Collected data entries
☆ ☆ ☆ ☆ ☆
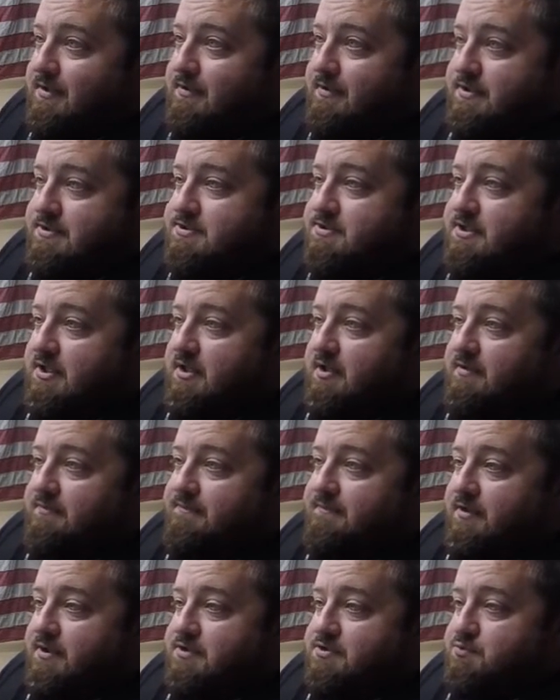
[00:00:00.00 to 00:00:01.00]
this stuff
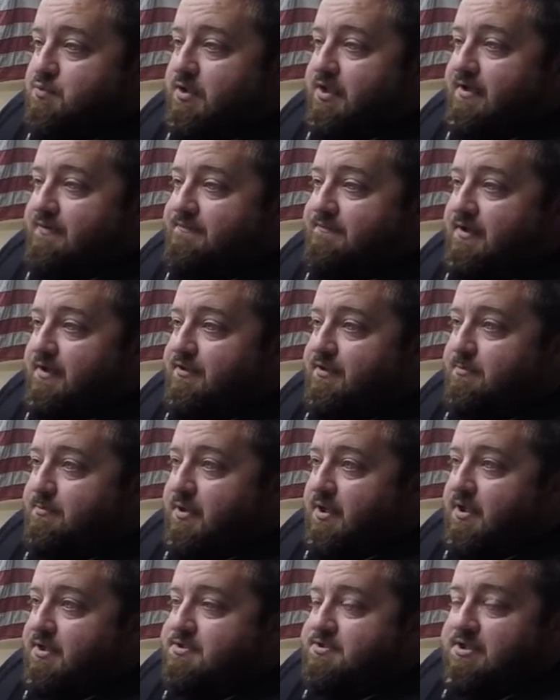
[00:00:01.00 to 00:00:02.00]
is what I found the
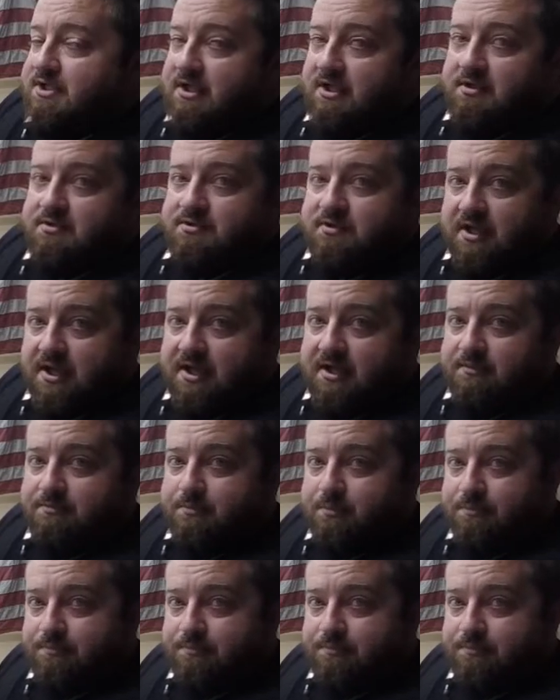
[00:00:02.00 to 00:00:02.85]
best to get that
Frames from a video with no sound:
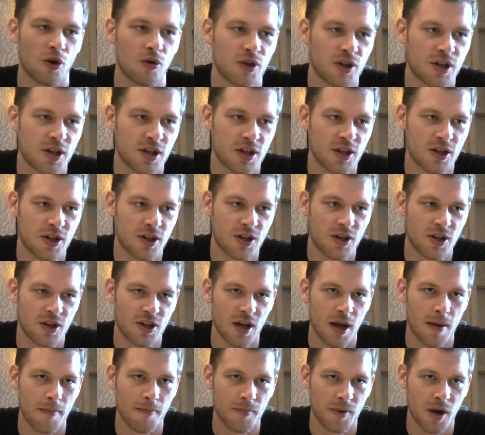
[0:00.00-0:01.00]

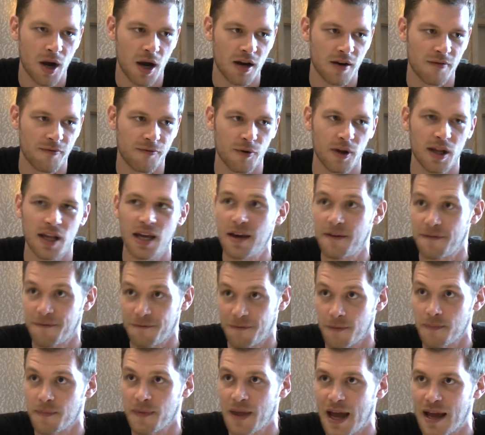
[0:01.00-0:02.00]
some kind of relief
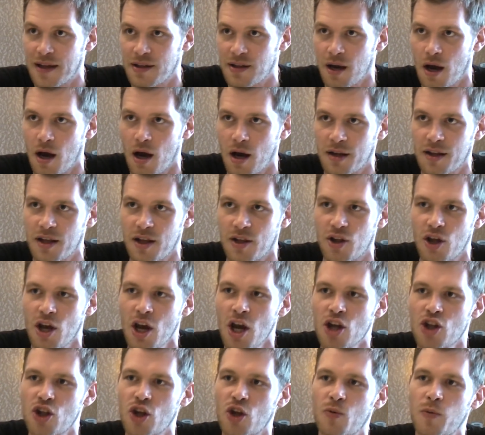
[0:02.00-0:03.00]
from that darkness,
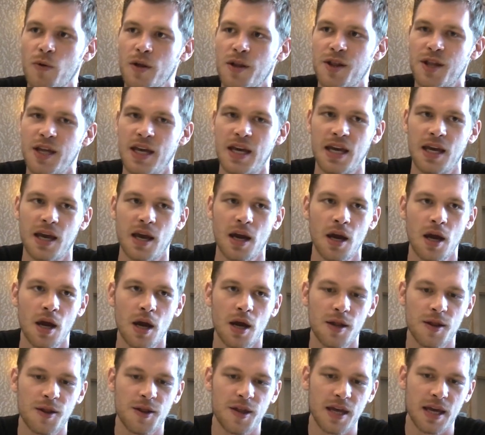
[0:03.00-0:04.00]
just with the
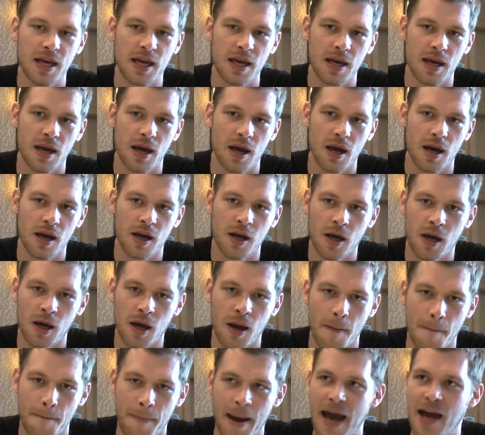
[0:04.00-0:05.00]

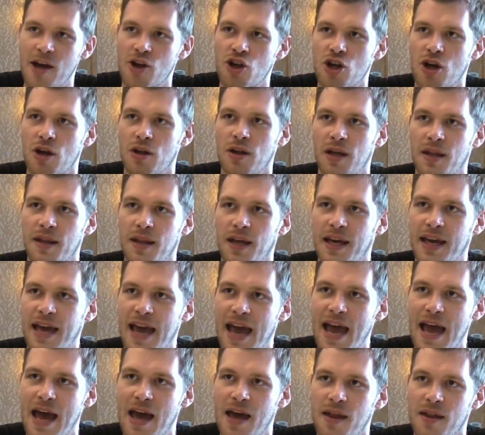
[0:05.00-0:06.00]
compassion and the
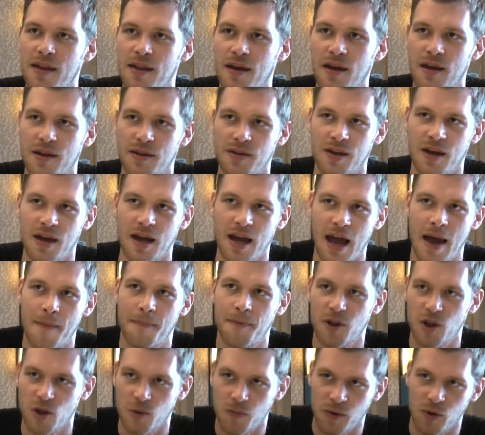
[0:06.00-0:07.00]
care that
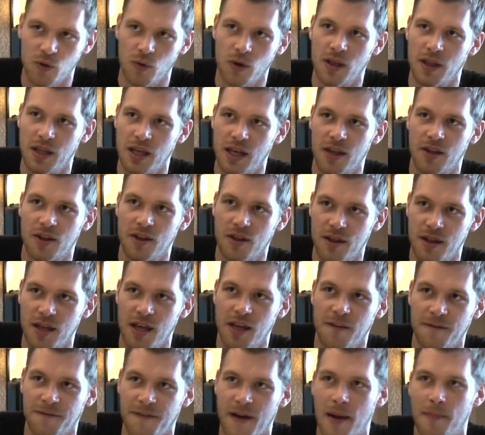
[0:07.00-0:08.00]
happens between
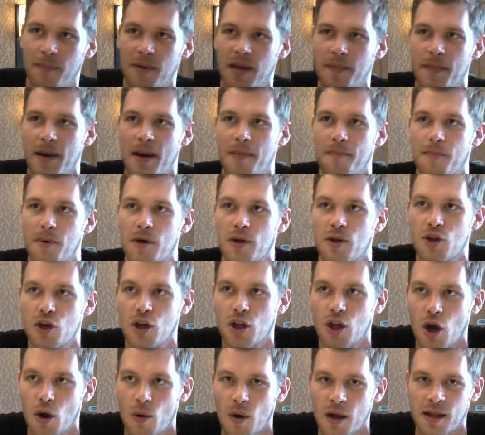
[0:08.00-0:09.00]
these family members,
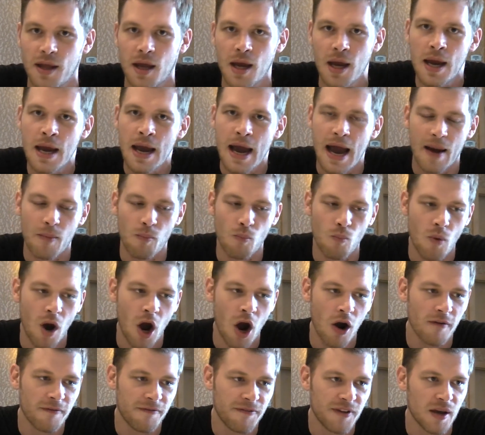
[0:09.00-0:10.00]
and
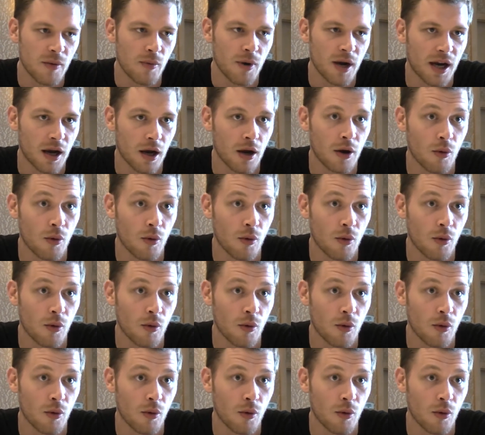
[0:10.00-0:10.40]
hopefully we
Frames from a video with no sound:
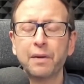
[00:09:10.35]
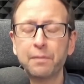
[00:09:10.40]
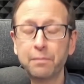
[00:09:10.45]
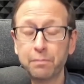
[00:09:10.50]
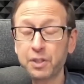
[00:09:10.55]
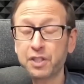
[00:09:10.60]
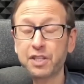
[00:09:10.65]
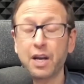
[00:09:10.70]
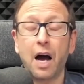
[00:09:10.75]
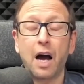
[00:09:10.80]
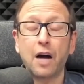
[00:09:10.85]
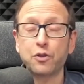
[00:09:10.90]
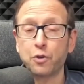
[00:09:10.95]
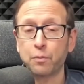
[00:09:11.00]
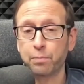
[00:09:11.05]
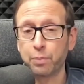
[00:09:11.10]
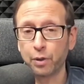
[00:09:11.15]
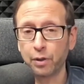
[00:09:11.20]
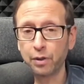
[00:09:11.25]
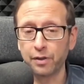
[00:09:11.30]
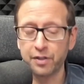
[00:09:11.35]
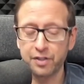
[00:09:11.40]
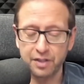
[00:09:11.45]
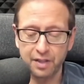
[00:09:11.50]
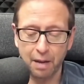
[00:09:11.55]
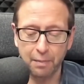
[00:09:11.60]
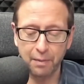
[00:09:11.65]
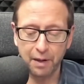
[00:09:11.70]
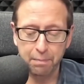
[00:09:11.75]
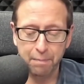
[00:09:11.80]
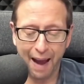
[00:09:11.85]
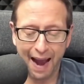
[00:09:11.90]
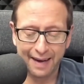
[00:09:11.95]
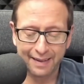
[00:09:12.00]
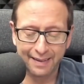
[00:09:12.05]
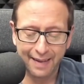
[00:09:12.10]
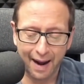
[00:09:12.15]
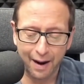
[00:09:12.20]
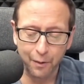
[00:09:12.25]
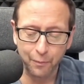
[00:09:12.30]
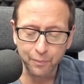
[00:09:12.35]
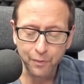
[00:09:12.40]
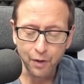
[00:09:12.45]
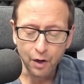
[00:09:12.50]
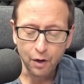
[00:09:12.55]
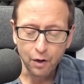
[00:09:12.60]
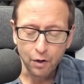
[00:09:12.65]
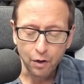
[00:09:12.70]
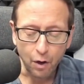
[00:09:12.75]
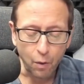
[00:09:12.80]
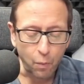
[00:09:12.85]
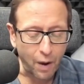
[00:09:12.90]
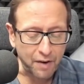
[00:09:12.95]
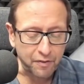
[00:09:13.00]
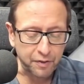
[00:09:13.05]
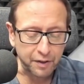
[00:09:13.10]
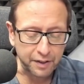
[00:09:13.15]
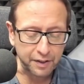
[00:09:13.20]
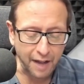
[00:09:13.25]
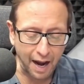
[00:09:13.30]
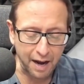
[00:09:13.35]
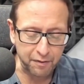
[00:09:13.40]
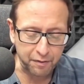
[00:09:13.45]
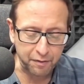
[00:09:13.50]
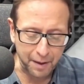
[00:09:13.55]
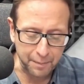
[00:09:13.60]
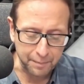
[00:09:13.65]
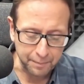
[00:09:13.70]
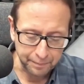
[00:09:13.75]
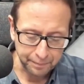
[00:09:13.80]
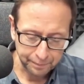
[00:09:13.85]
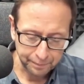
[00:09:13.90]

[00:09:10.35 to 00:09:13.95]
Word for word: massage or pull the stomach back down away from the diaphragm.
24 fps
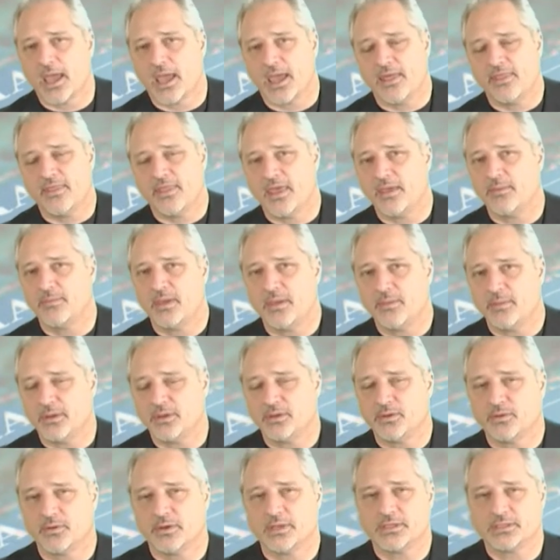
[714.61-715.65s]
and they may be
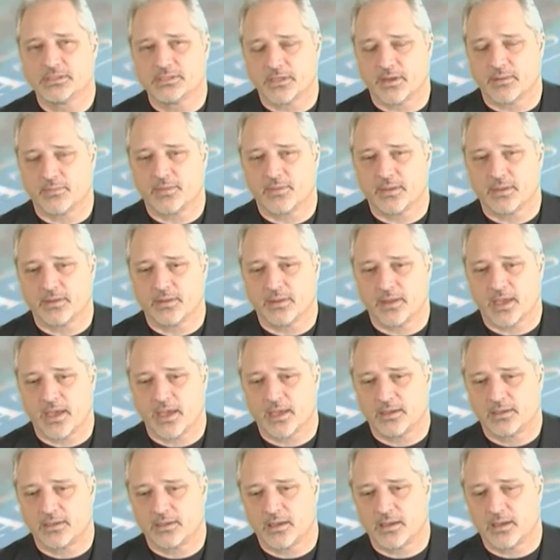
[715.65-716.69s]
doing something
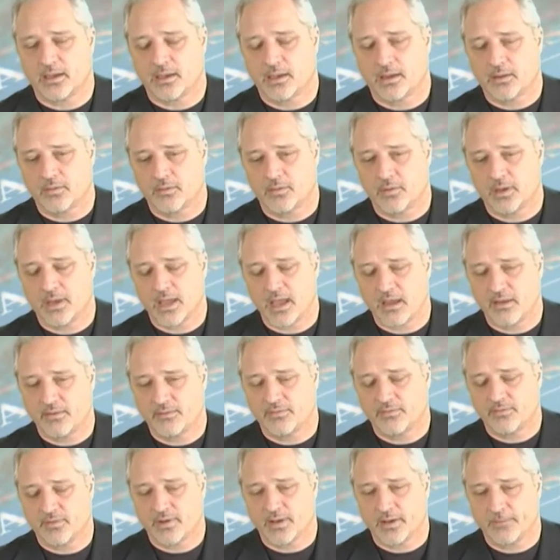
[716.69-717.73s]
that
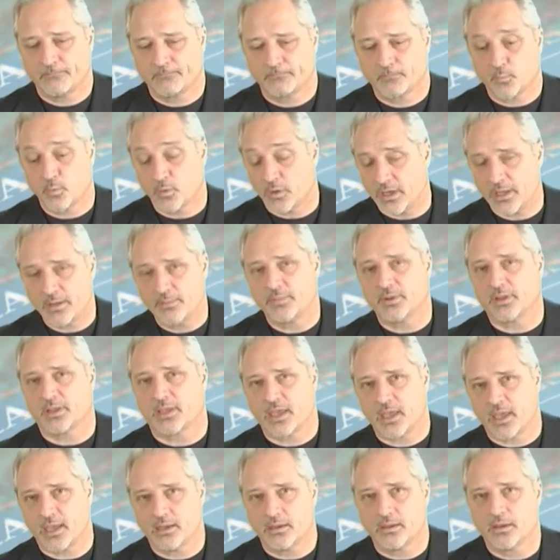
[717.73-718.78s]
would
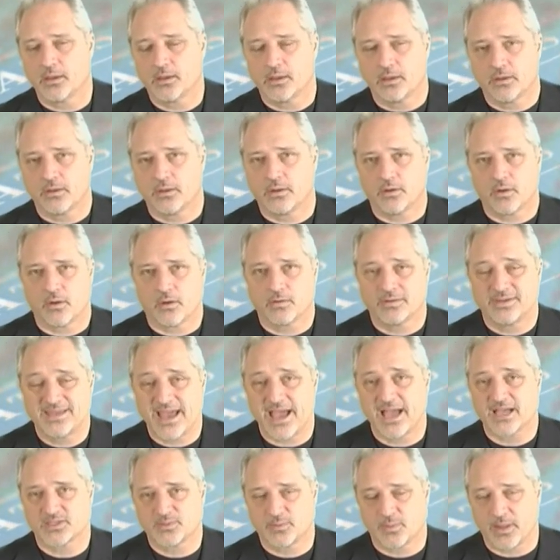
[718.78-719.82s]
implicate your
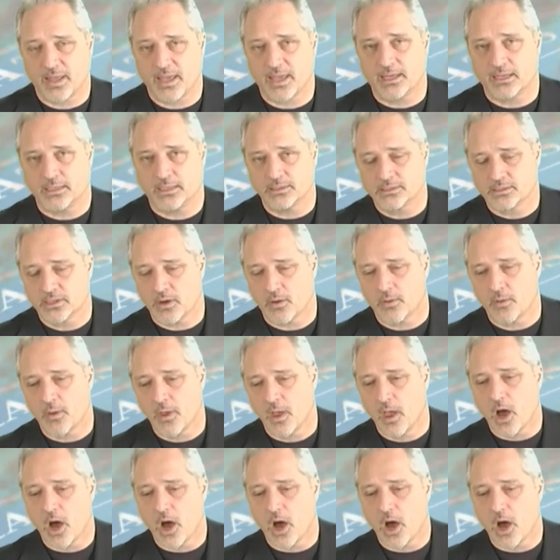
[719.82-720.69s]
tax planning. So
☆ ☆ ☆ ☆ ☆
Task to carry out:
Give the data again word for word, without pictures.

Exercise result:
[00:00:00.00 to 00:00:01.00]
this stuff
[00:00:01.00 to 00:00:02.00]
is what I found the
[00:00:02.00 to 00:00:02.85]
best to get that
Frames from a video with no sound:
[0:00.00-0:01.00]

[0:01.00-0:02.00]
some kind of relief
[0:02.00-0:03.00]
from that darkness,
[0:03.00-0:04.00]
just with the
[0:04.00-0:05.00]

[0:05.00-0:06.00]
compassion and the
[0:06.00-0:07.00]
care that
[0:07.00-0:08.00]
happens between
[0:08.00-0:09.00]
these family members,
[0:09.00-0:10.00]
and
[0:10.00-0:10.40]
hopefully we
Frames from a video with no sound:
[00:09:10.35]
[00:09:10.40]
[00:09:10.45]
[00:09:10.50]
[00:09:10.55]
[00:09:10.60]
[00:09:10.65]
[00:09:10.70]
[00:09:10.75]
[00:09:10.80]
[00:09:10.85]
[00:09:10.90]
[00:09:10.95]
[00:09:11.00]
[00:09:11.05]
[00:09:11.10]
[00:09:11.15]
[00:09:11.20]
[00:09:11.25]
[00:09:11.30]
[00:09:11.35]
[00:09:11.40]
[00:09:11.45]
[00:09:11.50]
[00:09:11.55]
[00:09:11.60]
[00:09:11.65]
[00:09:11.70]
[00:09:11.75]
[00:09:11.80]
[00:09:11.85]
[00:09:11.90]
[00:09:11.95]
[00:09:12.00]
[00:09:12.05]
[00:09:12.10]
[00:09:12.15]
[00:09:12.20]
[00:09:12.25]
[00:09:12.30]
[00:09:12.35]
[00:09:12.40]
[00:09:12.45]
[00:09:12.50]
[00:09:12.55]
[00:09:12.60]
[00:09:12.65]
[00:09:12.70]
[00:09:12.75]
[00:09:12.80]
[00:09:12.85]
[00:09:12.90]
[00:09:12.95]
[00:09:13.00]
[00:09:13.05]
[00:09:13.10]
[00:09:13.15]
[00:09:13.20]
[00:09:13.25]
[00:09:13.30]
[00:09:13.35]
[00:09:13.40]
[00:09:13.45]
[00:09:13.50]
[00:09:13.55]
[00:09:13.60]
[00:09:13.65]
[00:09:13.70]
[00:09:13.75]
[00:09:13.80]
[00:09:13.85]
[00:09:13.90]

[00:09:10.35 to 00:09:13.95]
Word for word: massage or pull the stomach back down away from the diaphragm.
24 fps
[714.61-715.65s]
and they may be
[715.65-716.69s]
doing something
[716.69-717.73s]
that
[717.73-718.78s]
would
[718.78-719.82s]
implicate your
[719.82-720.69s]
tax planning. So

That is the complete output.